(Collected data entries)
####################

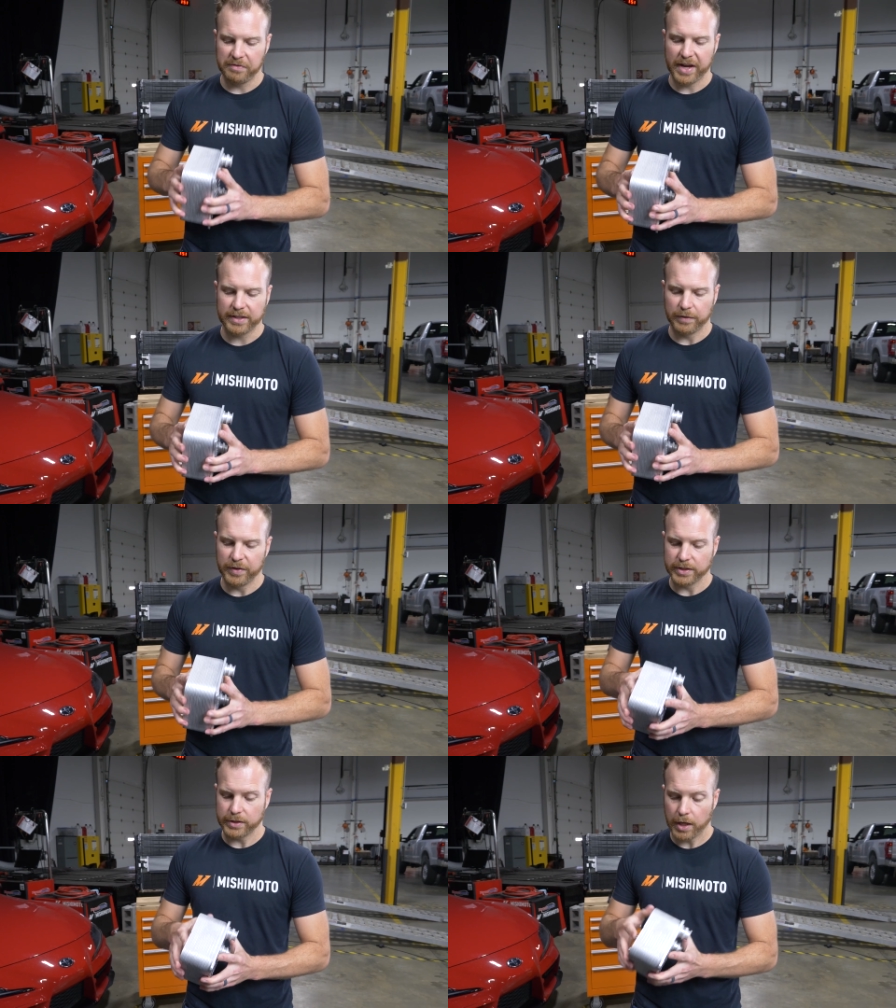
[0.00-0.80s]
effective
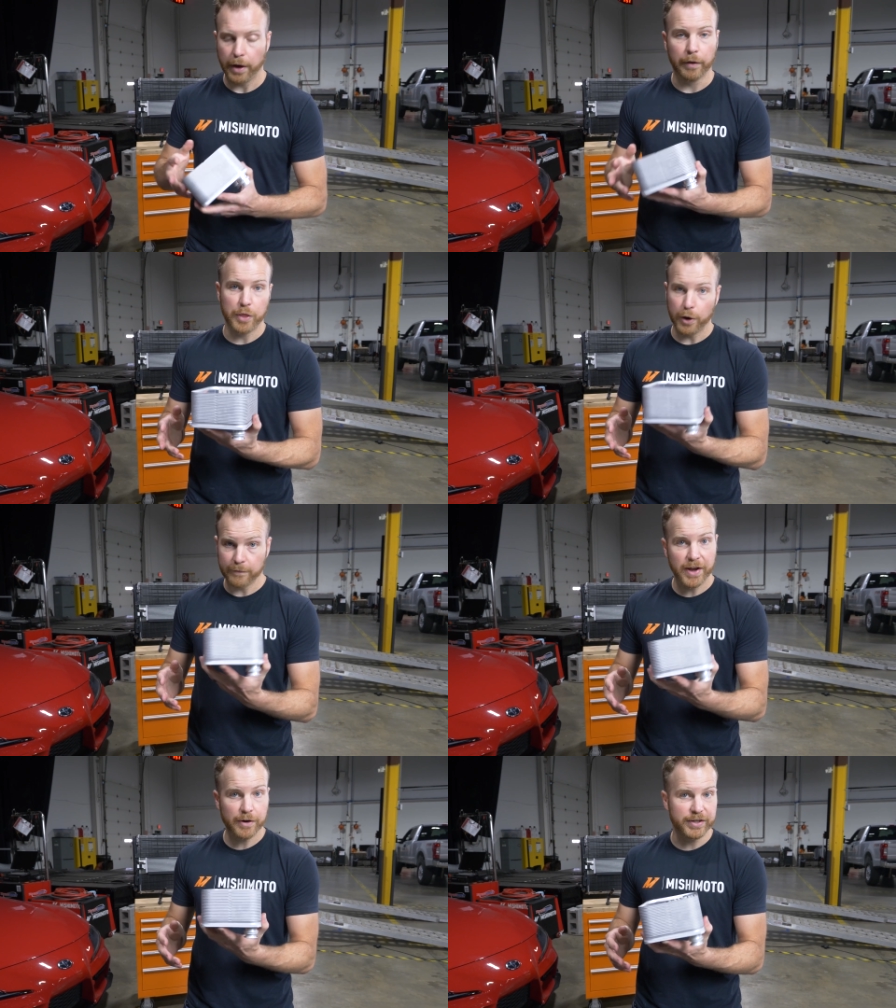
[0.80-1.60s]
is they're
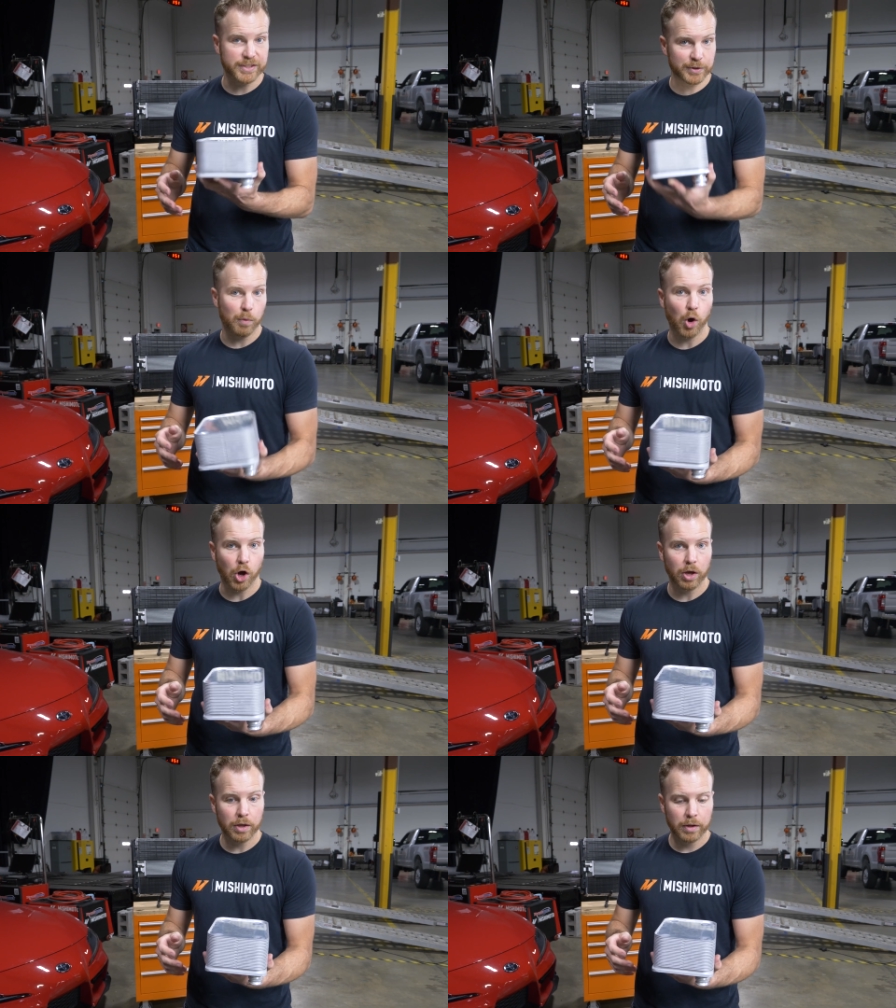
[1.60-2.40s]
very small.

####################

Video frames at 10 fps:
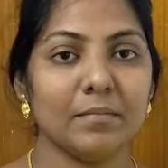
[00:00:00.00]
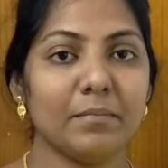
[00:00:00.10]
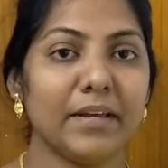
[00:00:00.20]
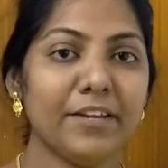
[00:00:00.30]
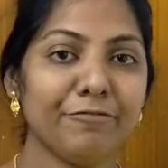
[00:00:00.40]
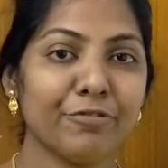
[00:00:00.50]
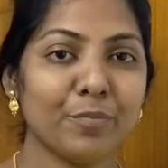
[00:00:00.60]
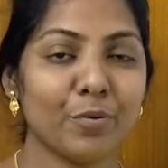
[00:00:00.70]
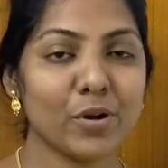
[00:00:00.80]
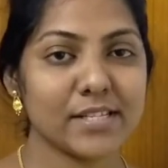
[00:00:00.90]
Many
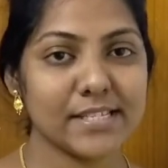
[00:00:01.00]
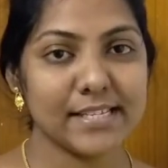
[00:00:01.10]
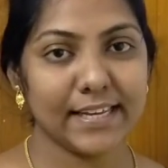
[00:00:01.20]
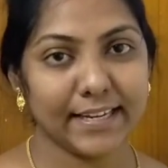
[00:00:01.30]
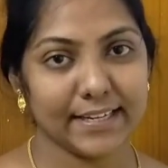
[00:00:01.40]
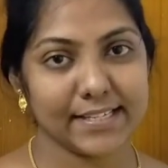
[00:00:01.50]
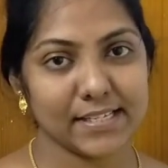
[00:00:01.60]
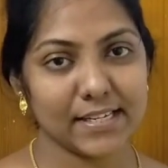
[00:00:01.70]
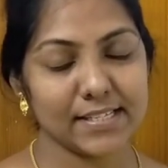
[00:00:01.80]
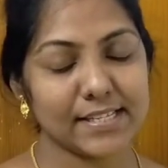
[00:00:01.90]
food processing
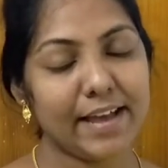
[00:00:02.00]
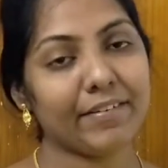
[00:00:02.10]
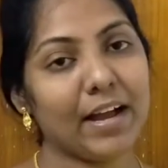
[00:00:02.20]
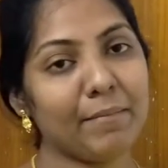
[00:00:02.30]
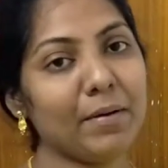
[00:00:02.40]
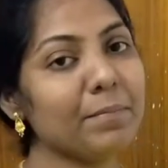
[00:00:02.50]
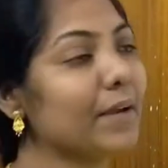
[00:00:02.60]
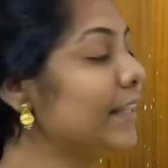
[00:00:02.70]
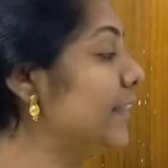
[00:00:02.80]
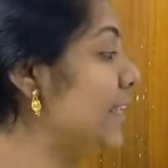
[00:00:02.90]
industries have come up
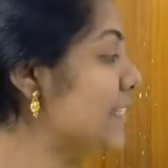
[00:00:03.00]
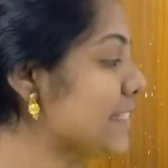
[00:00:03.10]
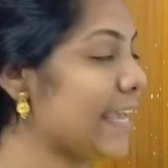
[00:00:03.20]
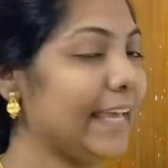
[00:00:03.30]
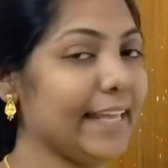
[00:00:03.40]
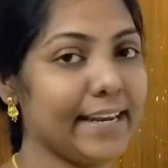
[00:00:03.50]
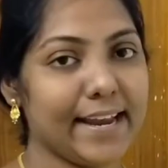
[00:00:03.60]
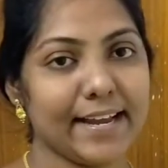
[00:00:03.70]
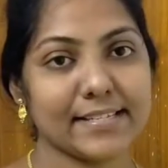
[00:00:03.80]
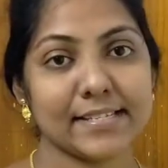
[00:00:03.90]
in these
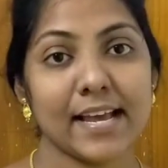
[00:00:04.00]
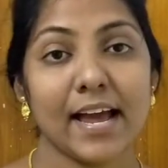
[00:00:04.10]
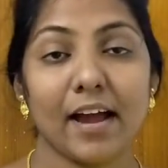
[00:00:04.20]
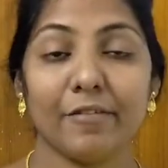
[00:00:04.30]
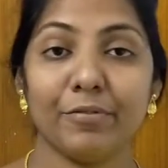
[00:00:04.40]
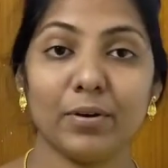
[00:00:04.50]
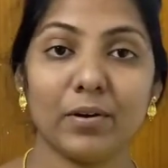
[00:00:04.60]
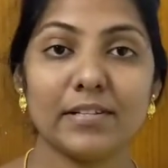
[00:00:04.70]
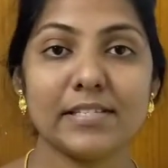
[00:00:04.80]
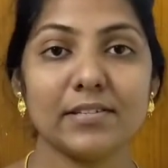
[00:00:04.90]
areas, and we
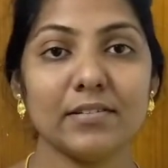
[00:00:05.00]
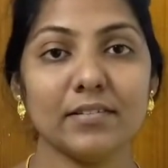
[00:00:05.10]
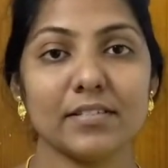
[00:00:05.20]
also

####################

§ **Your goal**: Your output should be the lines above from the one that contains "[00:00:02.10]" through the one that contains "[00:00:04.20]", word for word, with pictures left out.

§ **Problem solution**:
[00:00:02.10]
[00:00:02.20]
[00:00:02.30]
[00:00:02.40]
[00:00:02.50]
[00:00:02.60]
[00:00:02.70]
[00:00:02.80]
[00:00:02.90]
industries have come up
[00:00:03.00]
[00:00:03.10]
[00:00:03.20]
[00:00:03.30]
[00:00:03.40]
[00:00:03.50]
[00:00:03.60]
[00:00:03.70]
[00:00:03.80]
[00:00:03.90]
in these
[00:00:04.00]
[00:00:04.10]
[00:00:04.20]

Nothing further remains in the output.